How to Calculate Confidence Interval for Regression Slope Coefficient
A regression slope coefficient measures the relationship between two variables in a linear regression model. Calculating its confidence interval helps determine whether the slope is statistically significant and provides a range of plausible values for the true slope.
What is a Regression Slope Coefficient?
The regression slope coefficient (β) represents the change in the dependent variable for a one-unit change in the independent variable, assuming all other variables are held constant. For example, in a model predicting house prices based on square footage, the slope coefficient would indicate how much price increases with each additional square foot.
This coefficient is estimated from sample data, but we rarely know the true population slope. A confidence interval provides a range of values within which we can be confident the true slope lies.

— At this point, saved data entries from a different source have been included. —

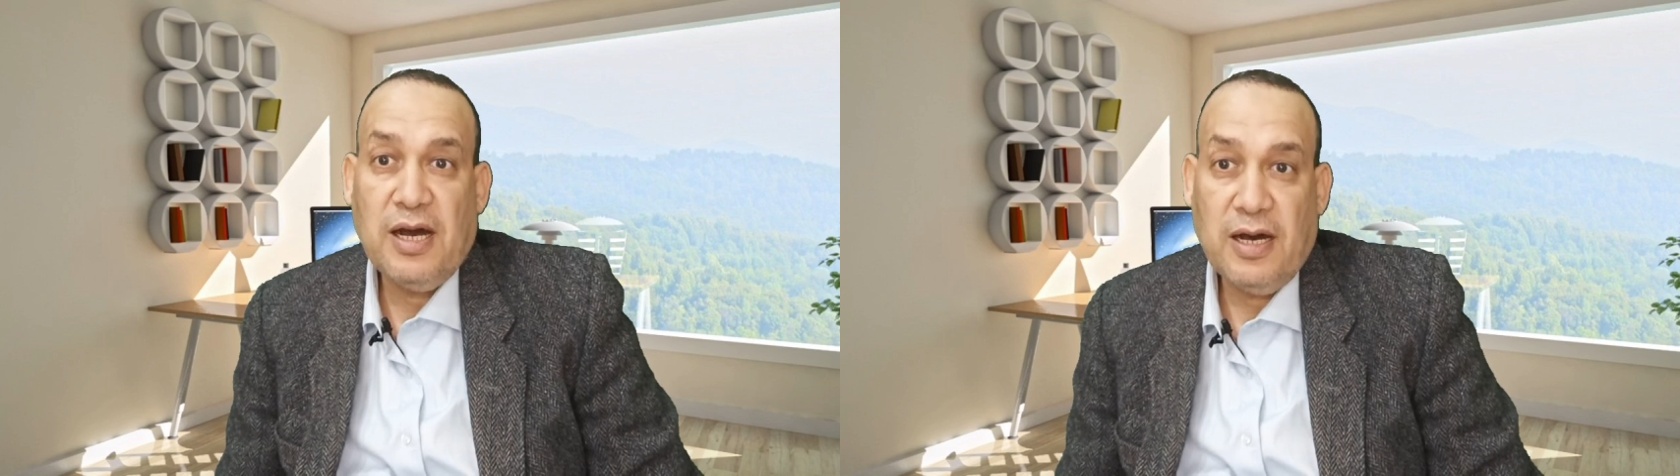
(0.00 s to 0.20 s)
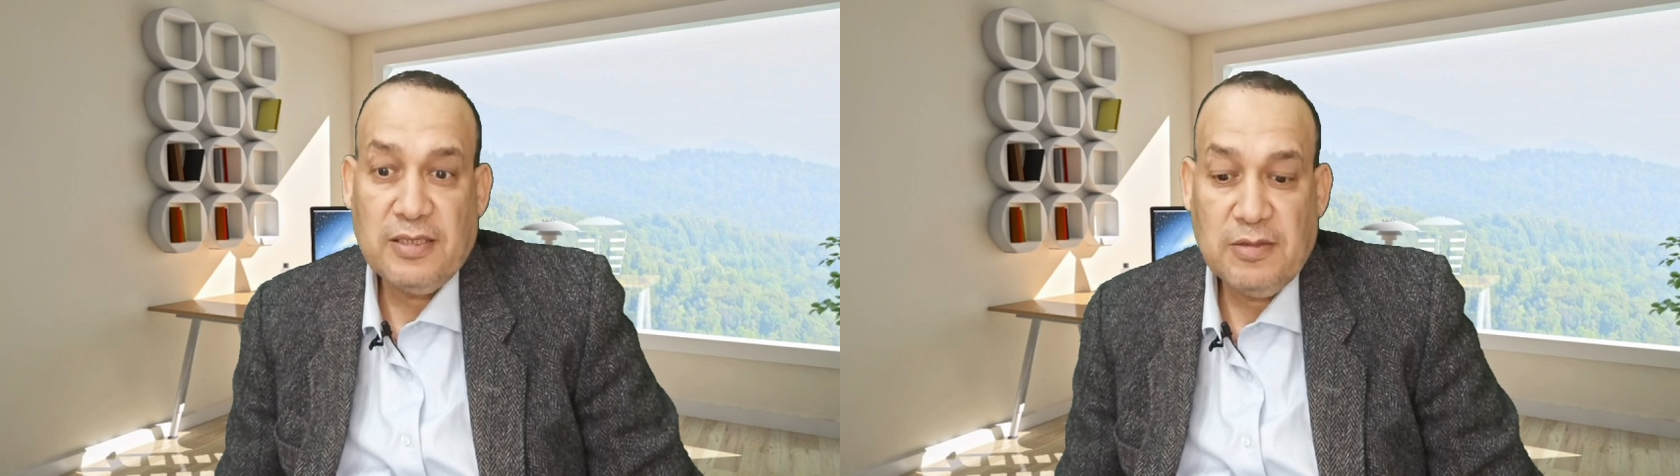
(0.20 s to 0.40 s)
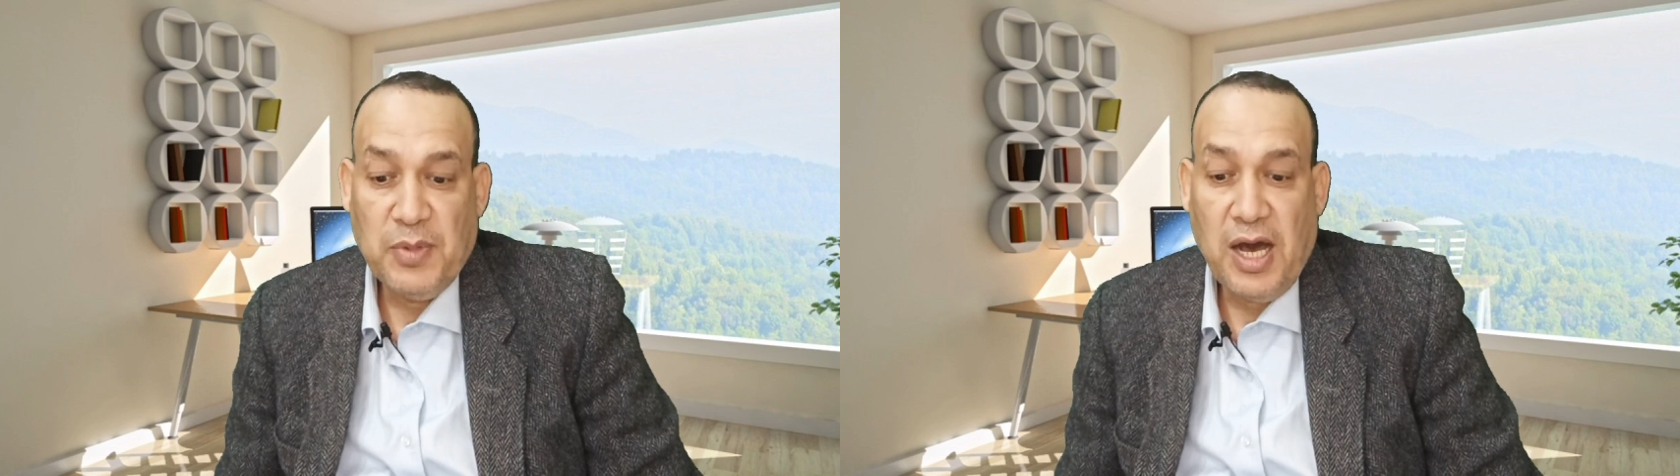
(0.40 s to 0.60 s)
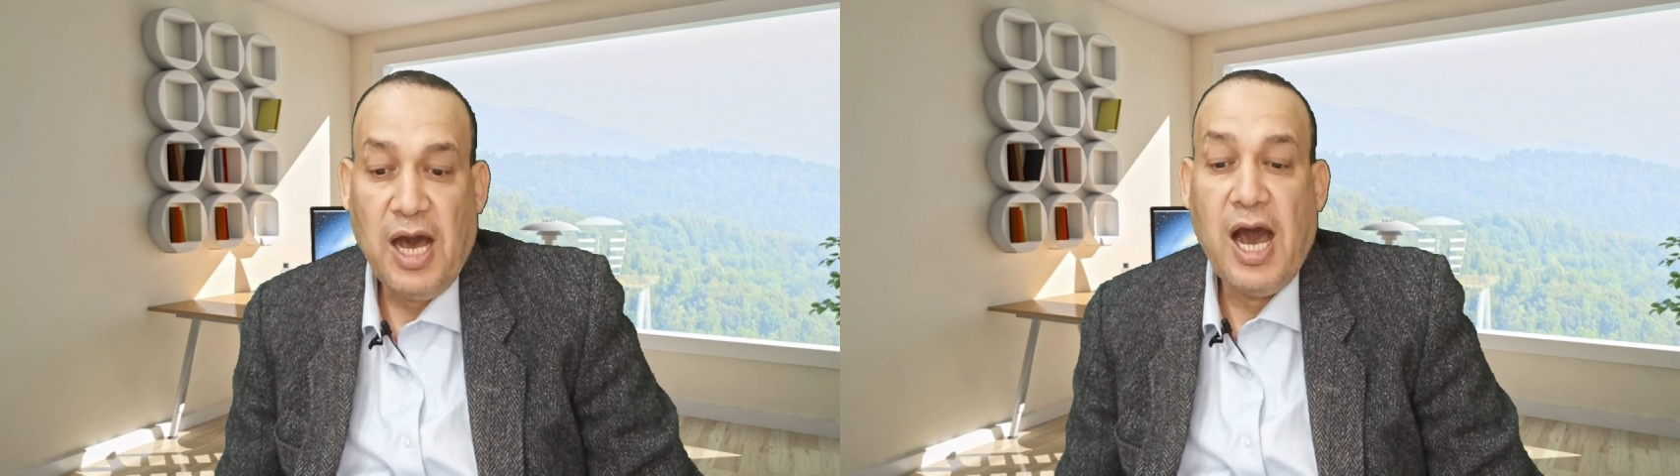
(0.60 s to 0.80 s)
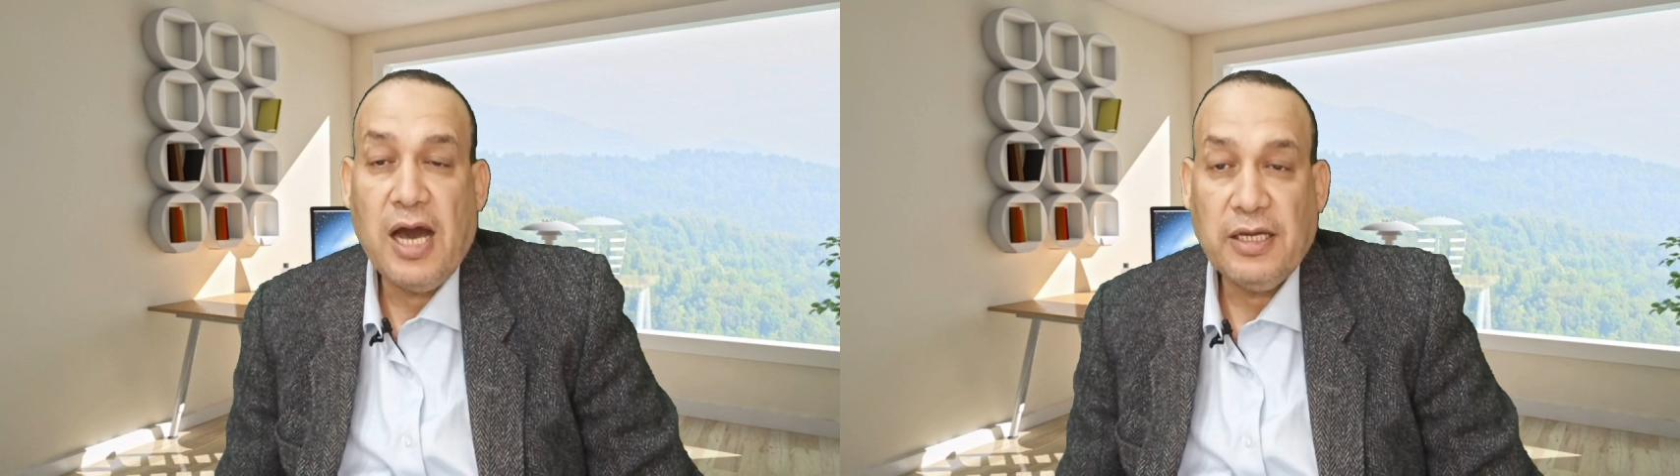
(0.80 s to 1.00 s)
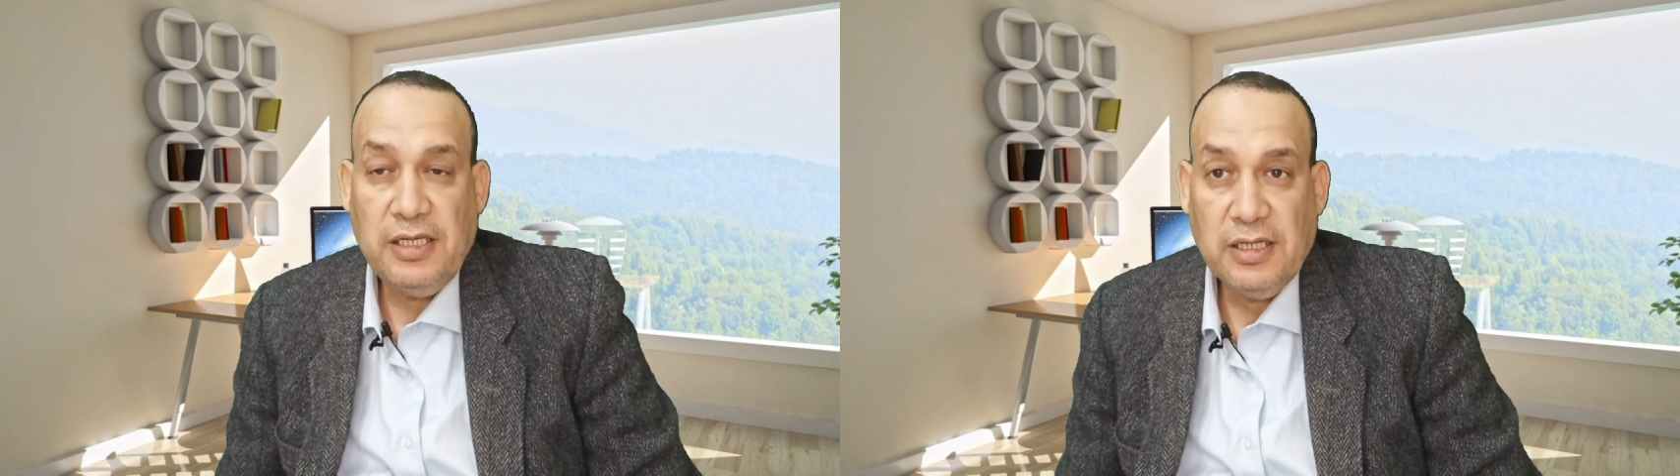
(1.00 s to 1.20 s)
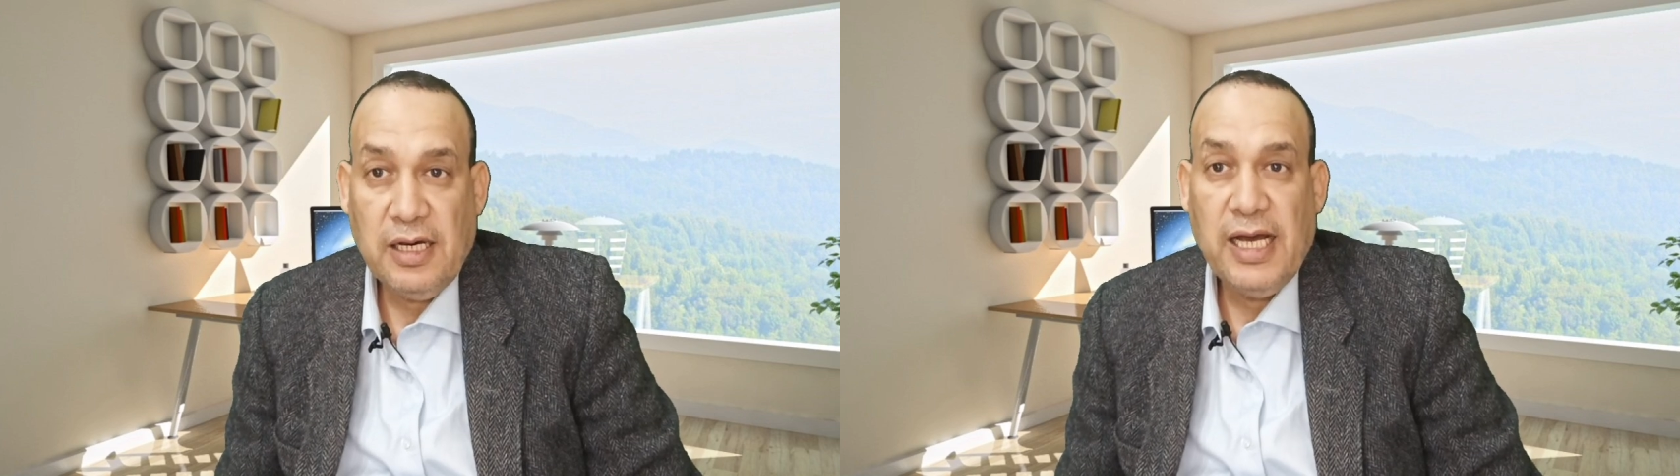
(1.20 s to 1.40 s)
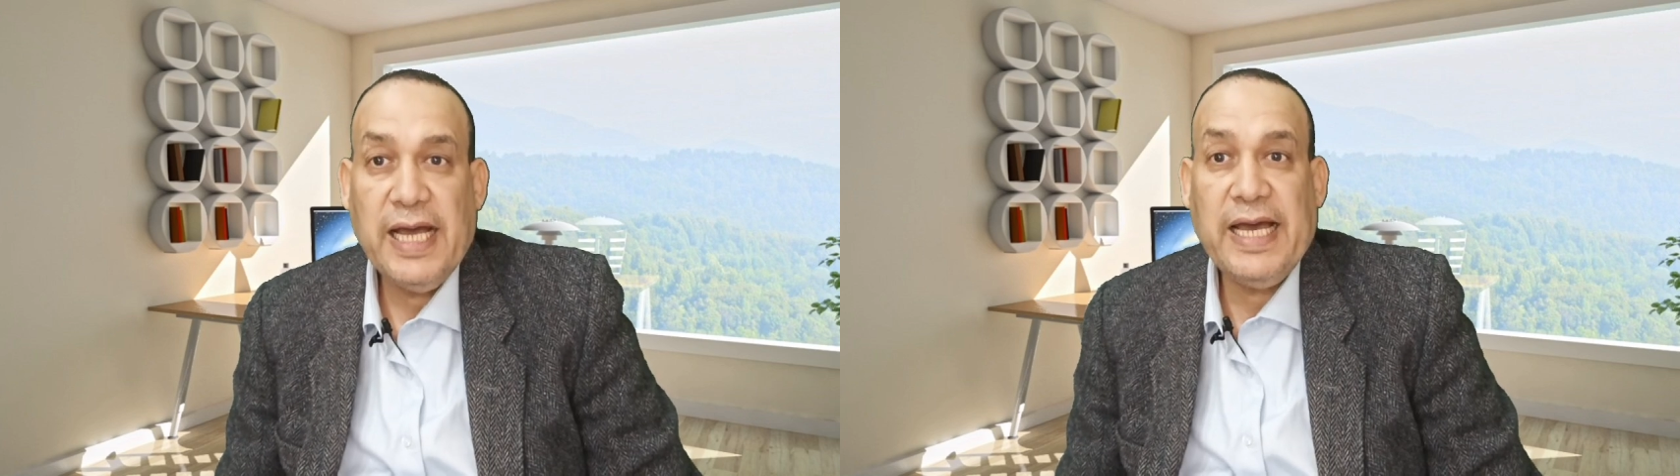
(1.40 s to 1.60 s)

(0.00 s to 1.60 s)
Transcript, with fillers: أصبح حقيقة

Why Use a Confidence Interval?
Confidence intervals help assess the reliability of the estimated slope coefficient. A narrow interval suggests the estimate is precise, while a wide interval indicates more uncertainty. Key considerations include:
- Statistical significance: If the interval doesn't include zero, the slope is likely significant.
- Precision: Wider intervals suggest more data may be needed.
- Comparability: Intervals allow comparing slopes across different studies.
Common confidence levels are 90%, 95%, and 99%. Higher confidence requires wider intervals.
How to Calculate the Confidence Interval
The confidence interval for a regression slope coefficient is calculated using the standard error of the slope and the critical t-value from the t-distribution. The formula is:
Confidence Interval = β ± t*(α/2, n-2) * SE(β)
Where:
- β = estimated slope coefficient
- t*(α/2, n-2) = critical t-value
- SE(β) = standard error of the slope
- n = sample size
The standard error of the slope is calculated as:
SE(β) = √[Σ(yᵢ - ȳ)² / (n-2) * Σ(xᵢ - x̄)²]
Step-by-Step Calculation
- Calculate the slope coefficient β using least squares regression.
- Calculate the standard error of the slope SE(β).
- Determine the degrees of freedom (n-2).
- Find the critical t-value from the t-distribution table.
- Multiply the critical t-value by the standard error.
- Add and subtract this value from the slope coefficient to get the interval.
Worked Example
Consider a simple linear regression with n=10 observations. Suppose we've calculated:
- Slope coefficient β = 0.5
- Standard error SE(β) = 0.1
- Degrees of freedom = 8
- Critical t-value (95% confidence) = 2.306
The 95% confidence interval would be:
0.5 ± 2.306 * 0.1 = 0.5 ± 0.2306
Interval: [0.2694, 0.7306]
This means we're 95% confident the true slope lies between 0.2694 and 0.7306.
Interpreting the Results
Interpreting the confidence interval involves several considerations:
- If the interval includes zero, the slope may not be statistically significant.
- Wider intervals indicate more uncertainty in the estimate.
- Comparing intervals across studies helps assess consistency.
| Interval Contains Zero | Interval Does Not Contain Zero |
|---|---|
| Slope may not be significant | Slope is likely significant |
| More data may be needed | Estimate is more reliable |
FAQ
- What does a confidence interval tell me about the slope?
- A confidence interval provides a range of plausible values for the true slope coefficient, helping you understand the precision and reliability of your estimate.
- How does sample size affect the confidence interval?
- Larger sample sizes typically result in narrower confidence intervals, indicating more precise estimates of the slope coefficient.
- Can I use a confidence interval to compare slopes?
- Yes, comparing confidence intervals from different studies can help assess whether slopes are statistically different.
- What if my confidence interval includes zero?
- If the interval includes zero, it suggests the slope may not be statistically significant at your chosen confidence level.
- How do I choose the right confidence level?
- Common choices are 90%, 95%, and 99%. Higher confidence levels provide more certainty but wider intervals.